In the records below, find the line containing "[0:01.00-0:01.50]", then copy that line and all lines after it, exactly, omitting every picture.

====== Data for review ======

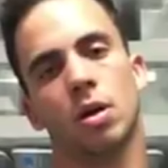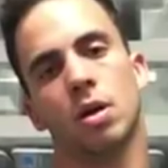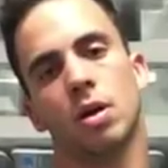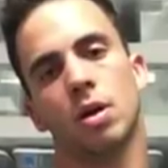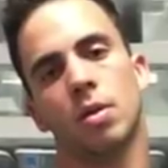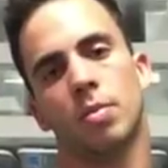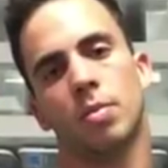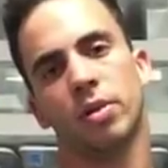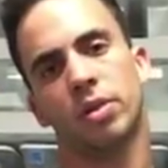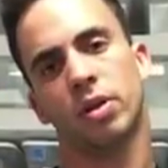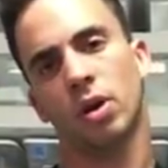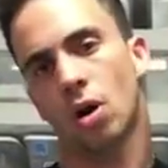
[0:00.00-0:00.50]

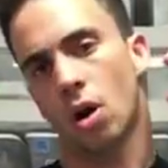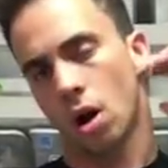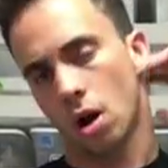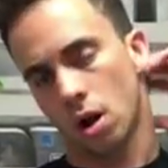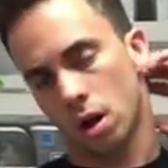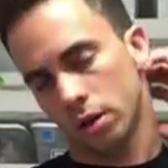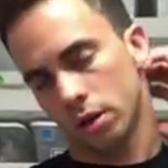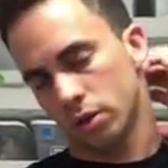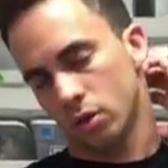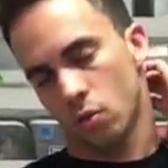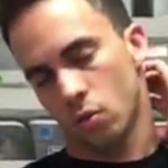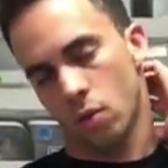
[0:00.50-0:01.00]
But they're all on
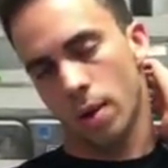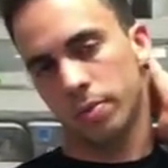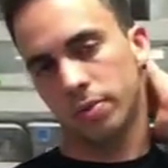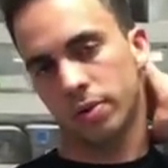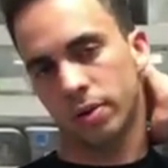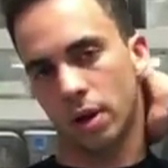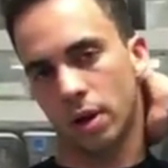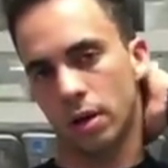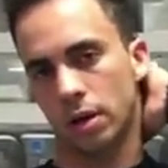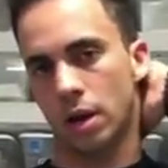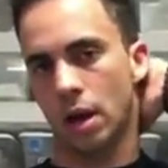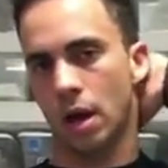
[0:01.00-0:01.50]
the
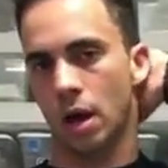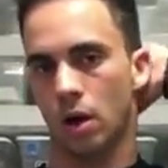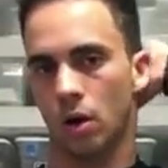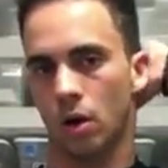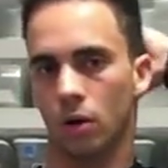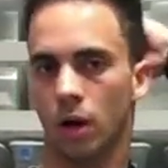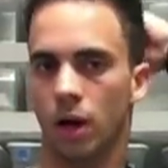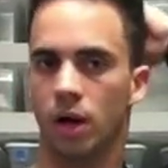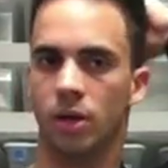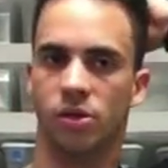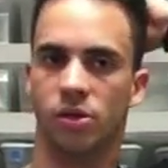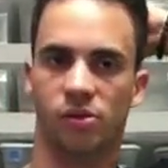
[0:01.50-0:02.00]
website now.
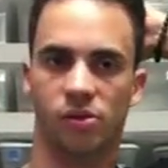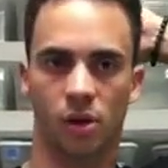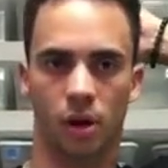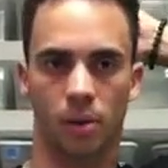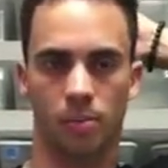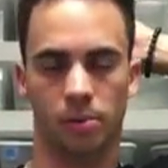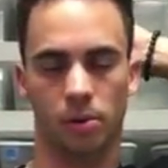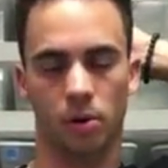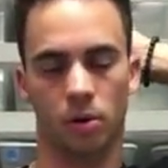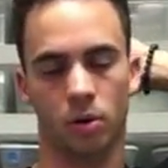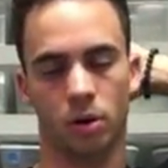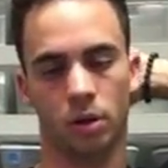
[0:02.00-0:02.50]
I just
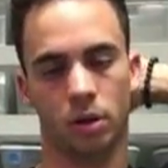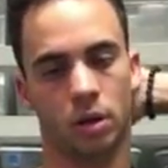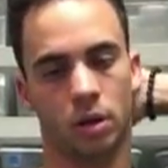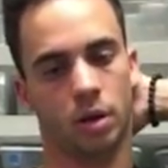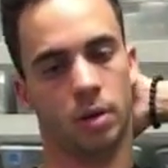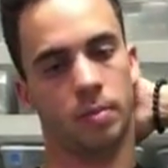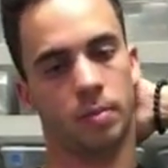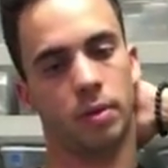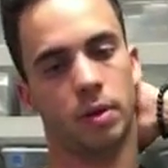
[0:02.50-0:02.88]
uploaded them.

======

*Expected answer*.
[0:01.00-0:01.50]
the
[0:01.50-0:02.00]
website now.
[0:02.00-0:02.50]
I just
[0:02.50-0:02.88]
uploaded them.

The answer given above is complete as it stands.